The schools that hire new teachers appreciate the increased attention college and university training programs are giving to practical experience.

"Teaching colleges are getting a lot better," says James Dallas, a Fairfax County support coach for new teachers. "They have begun to structure their programs to the needs of the school systems."

Where practical experience used to come in the senior year, it now begins at many places in the freshman year, where it can serve to weed out those who discover that life in an elementary classroom is not what they thought it would be. While there is general agreement among the deans about the value of practical experience, they part company on the ideal program to train elementary teachers.

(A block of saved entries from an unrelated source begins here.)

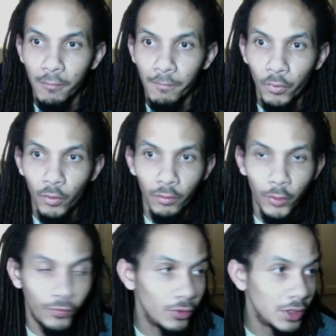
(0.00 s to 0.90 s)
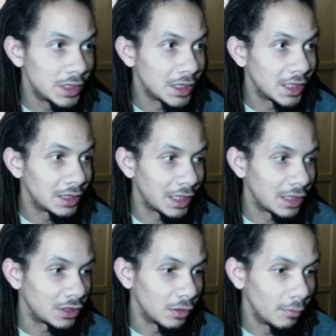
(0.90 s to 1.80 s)
We'll review these again to catch
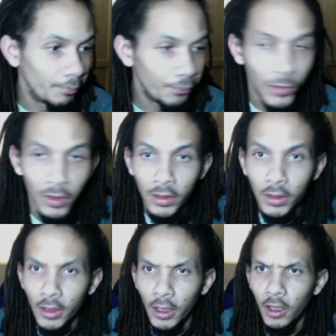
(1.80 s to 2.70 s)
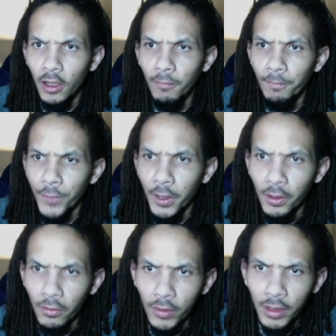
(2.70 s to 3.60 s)
up. Another
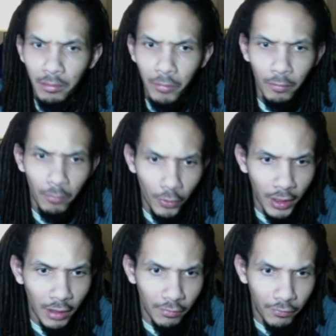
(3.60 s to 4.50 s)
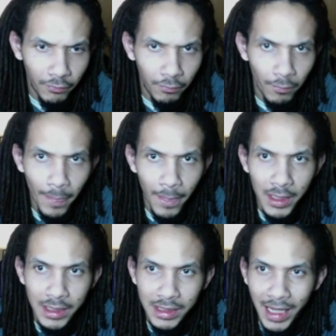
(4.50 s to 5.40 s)
one that broke out
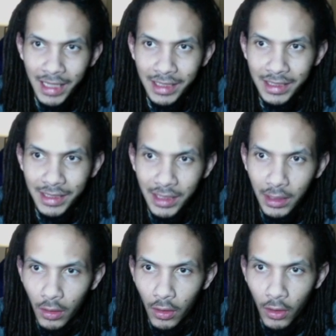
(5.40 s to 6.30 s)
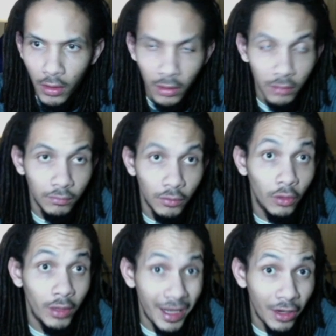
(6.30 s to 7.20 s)
is ADR or
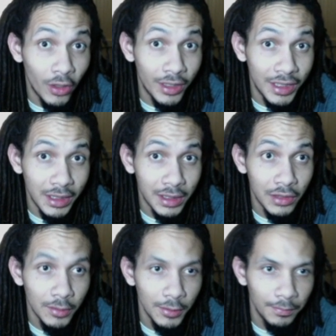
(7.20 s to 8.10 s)
ARD, excuse me.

Mr. Galluzzo of George Mason would opt for a solid general education foundation in an undergraduate or graduate program.

"You should be required to take a liberal arts major of about 80 semester hours—or two-thirds of the college experience for general education plus major combined. Then you should study the four core disciplines—math, science, history and English—roughly 15 credits each. Spend the other 20 hours getting smart in one of these areas. And in the undergraduate program, the other 40 credits are in learning to teach those things, because now you have something to say."

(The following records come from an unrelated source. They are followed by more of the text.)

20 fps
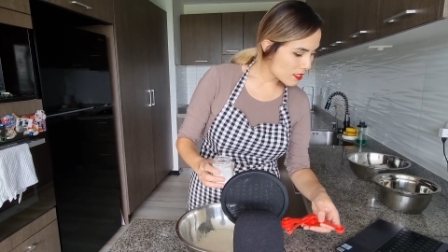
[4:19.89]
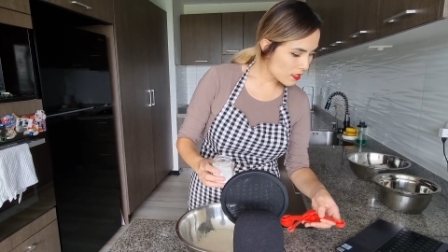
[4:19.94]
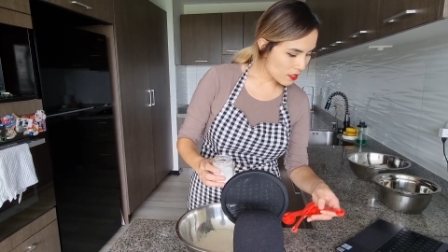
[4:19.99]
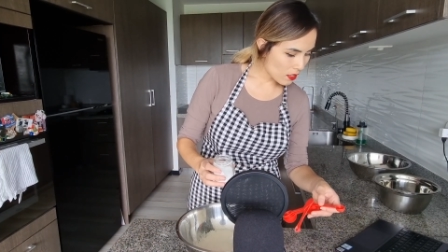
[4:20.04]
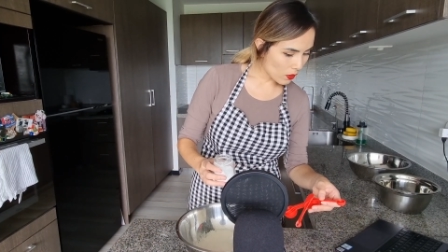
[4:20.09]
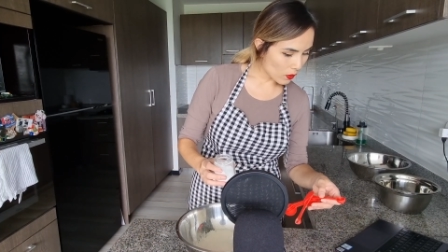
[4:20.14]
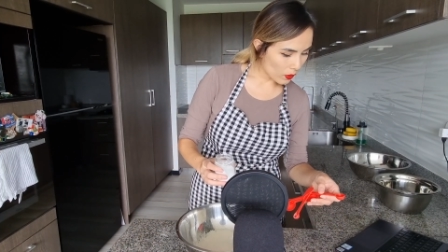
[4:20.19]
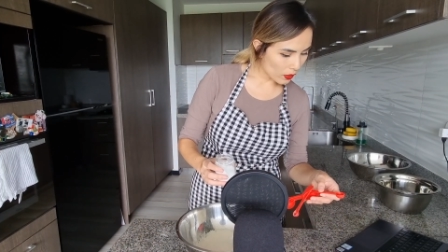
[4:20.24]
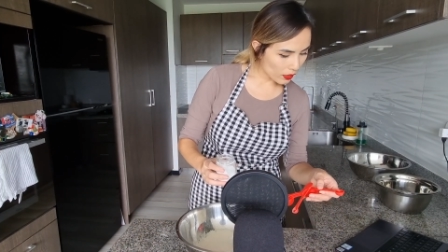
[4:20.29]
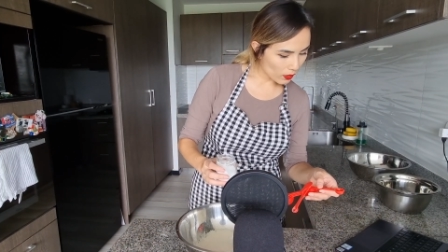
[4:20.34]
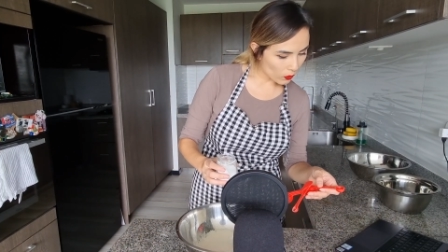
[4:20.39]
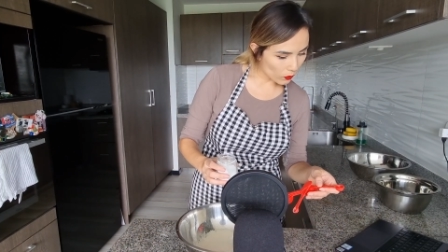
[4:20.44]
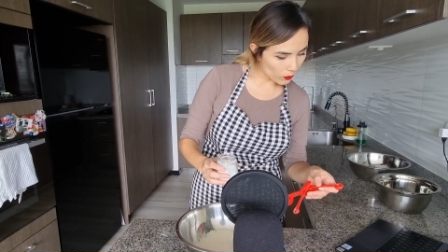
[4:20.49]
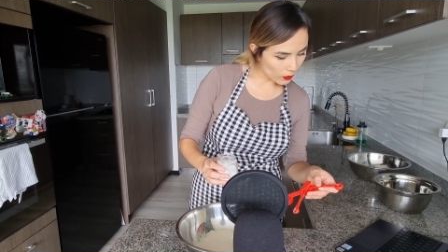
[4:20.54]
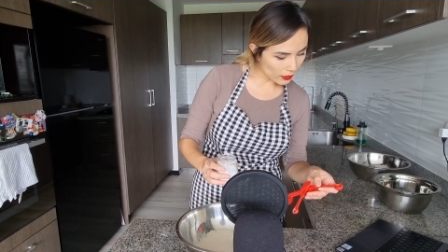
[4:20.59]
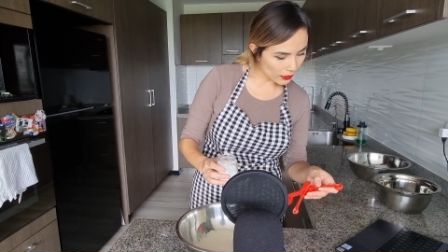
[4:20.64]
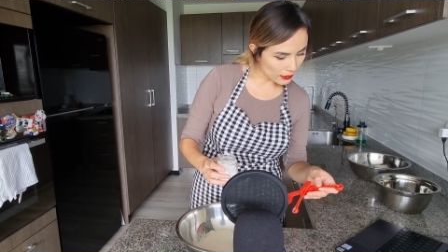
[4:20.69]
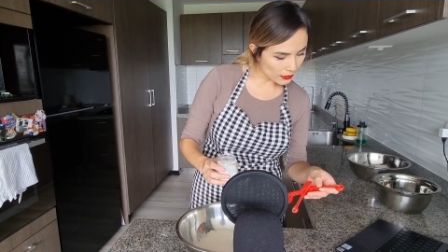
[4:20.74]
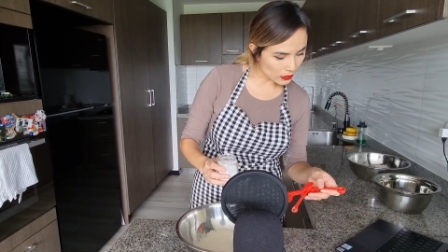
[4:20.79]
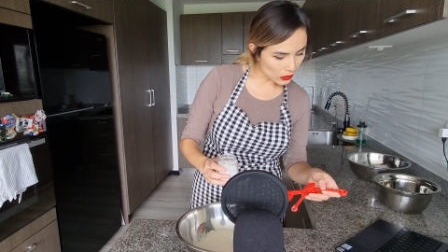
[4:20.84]
So I'm
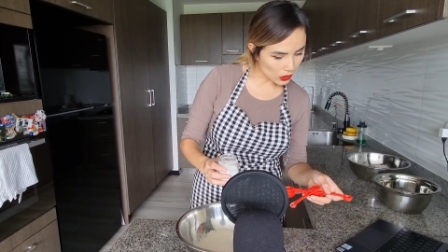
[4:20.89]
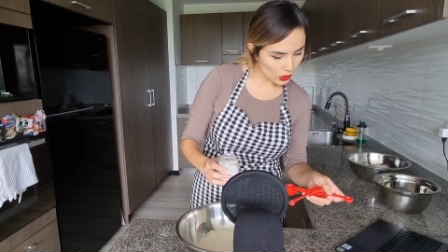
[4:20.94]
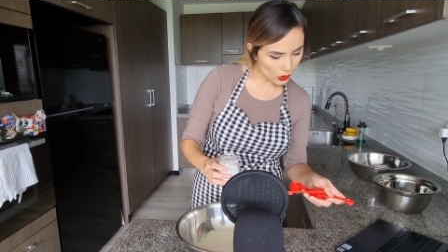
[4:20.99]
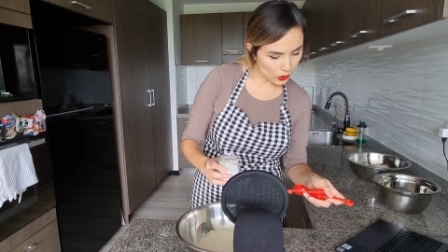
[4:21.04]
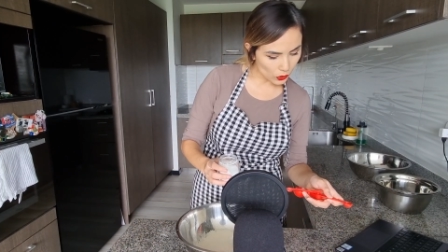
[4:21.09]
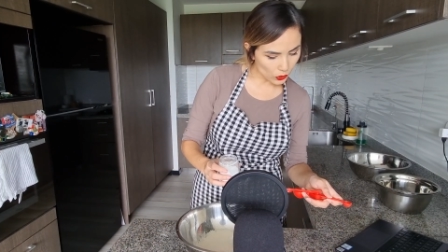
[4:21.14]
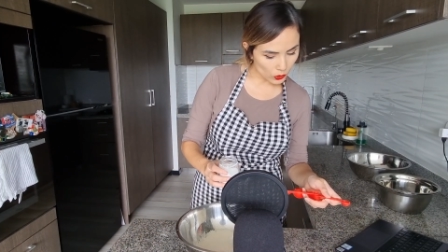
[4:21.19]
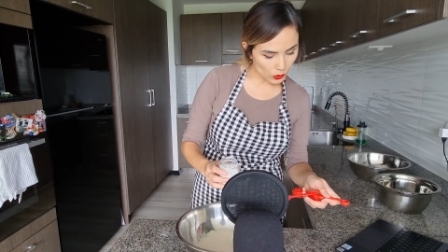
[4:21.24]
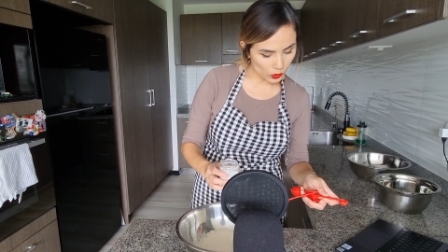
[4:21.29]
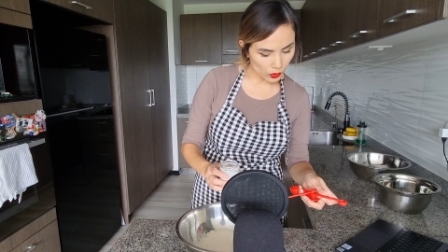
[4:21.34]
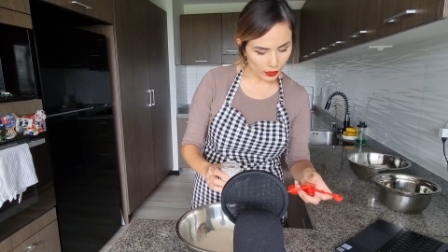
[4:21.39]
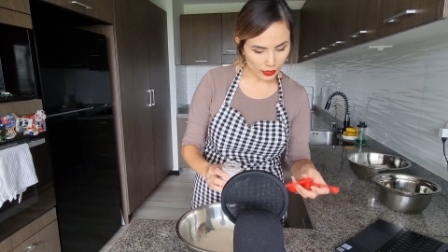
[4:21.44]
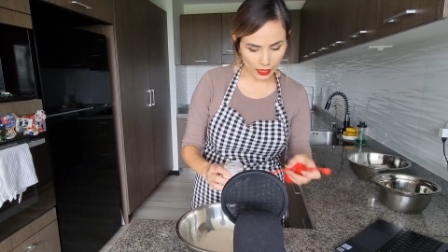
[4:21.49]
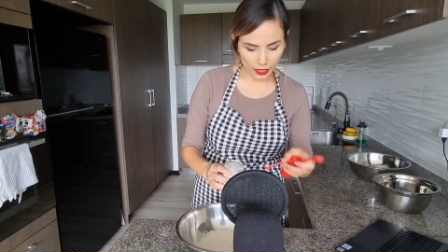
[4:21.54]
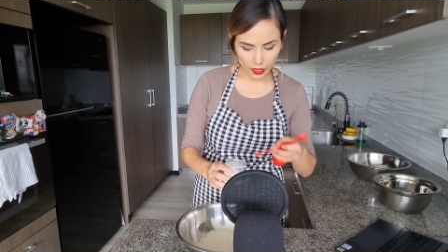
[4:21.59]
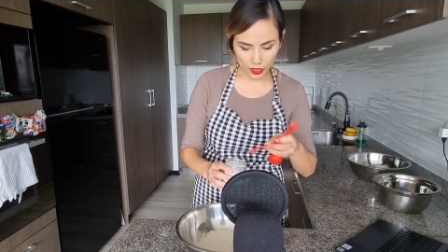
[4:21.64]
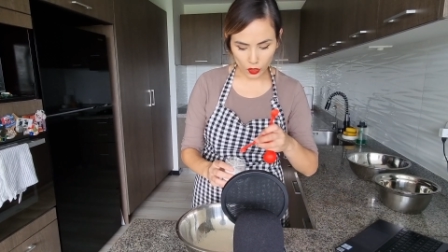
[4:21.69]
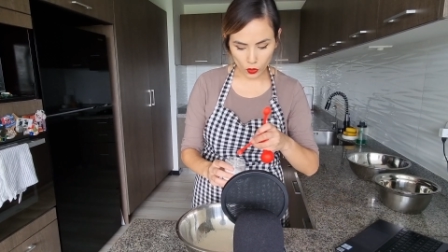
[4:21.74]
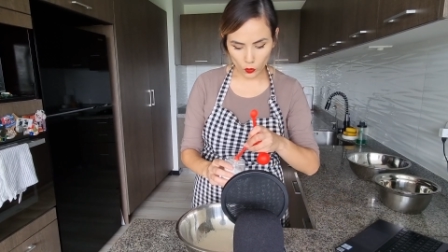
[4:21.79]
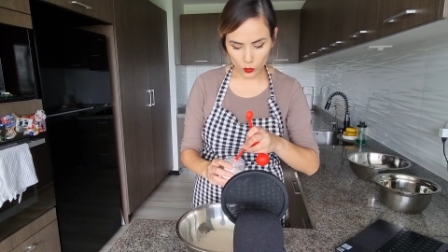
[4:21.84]
going to
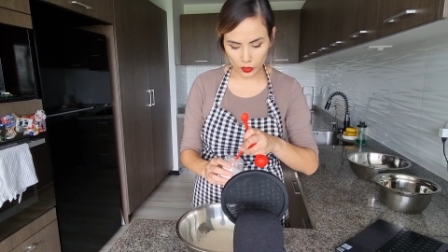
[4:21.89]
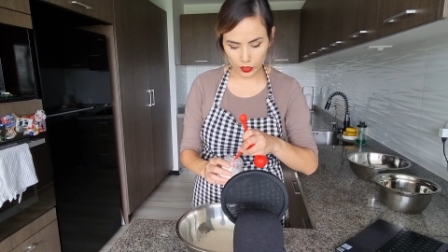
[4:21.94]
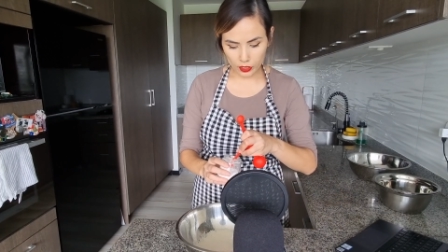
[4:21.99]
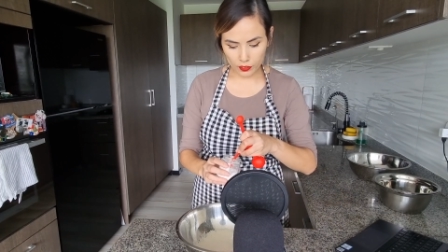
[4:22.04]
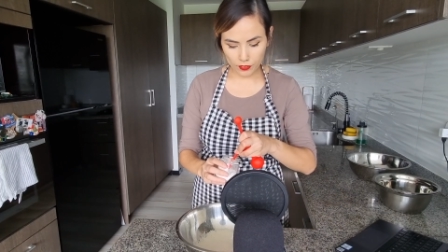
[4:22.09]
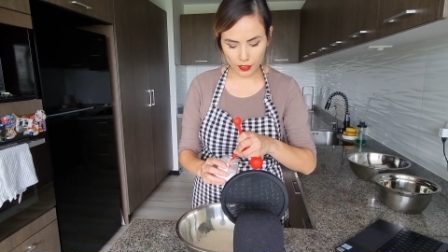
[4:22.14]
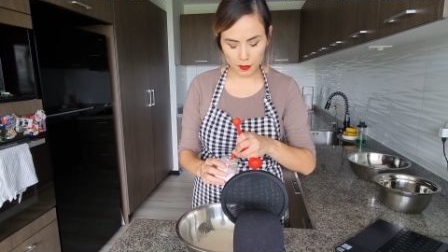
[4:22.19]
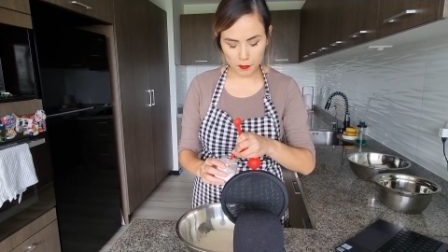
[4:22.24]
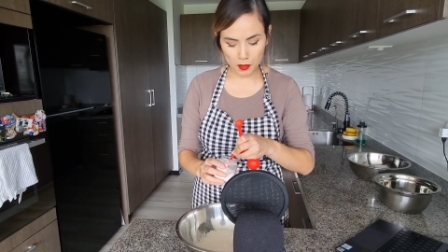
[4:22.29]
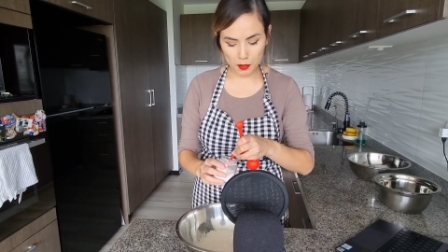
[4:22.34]
get ¼ of it.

In many programs, a lot of the basic discipline has to be taught in the methodology classes because the prospective teachers don’t know enough math or science to stand up in front of a class and teach, he says.

One of his concerns is that too many future teachers take a concentration in psychology instead of English, math, science or history, thinking it will help them understand children. In fact, psychology is a subject they will never teach in elementary school.

"What does it mean to know your subject?" asks Maryland’s Mr. Hawley, whose background is in the liberal arts and political science. "You probably don’t need to understand quadratic equations to teach fourth-grade math, but you ought to understand algebra and calculus." u

Carol Innerst writes on education issues for The Washington Times. This article was reprinted with permission.

Meanwhile in Nevada…
"Unfortunately, little of what I learned in
my school of education prepared me for the classroom."

—Sparks second-grade teacher

"Why don’t we just back-charge the high
schools for the crappy job they’ve done?"

—State Senator Jack Regan,
at Education Committee Hearing

"Colleges are the ones that should be charged for the rotten teachers they’re producing."

—Former Superintendent of
Schools Eugene Paslov in
response to Senator Regan

"If teachers within the higher education community are not prepared to teach to higher academic standards, then they should not be hired."

—Senator Bill Raggio, Chairman,
Legislative Committee on Education

"My head is spinning from all the workshops I’ve been attending to improve our test scores. In all my years of teaching, I’ve never felt so much pressure to perform."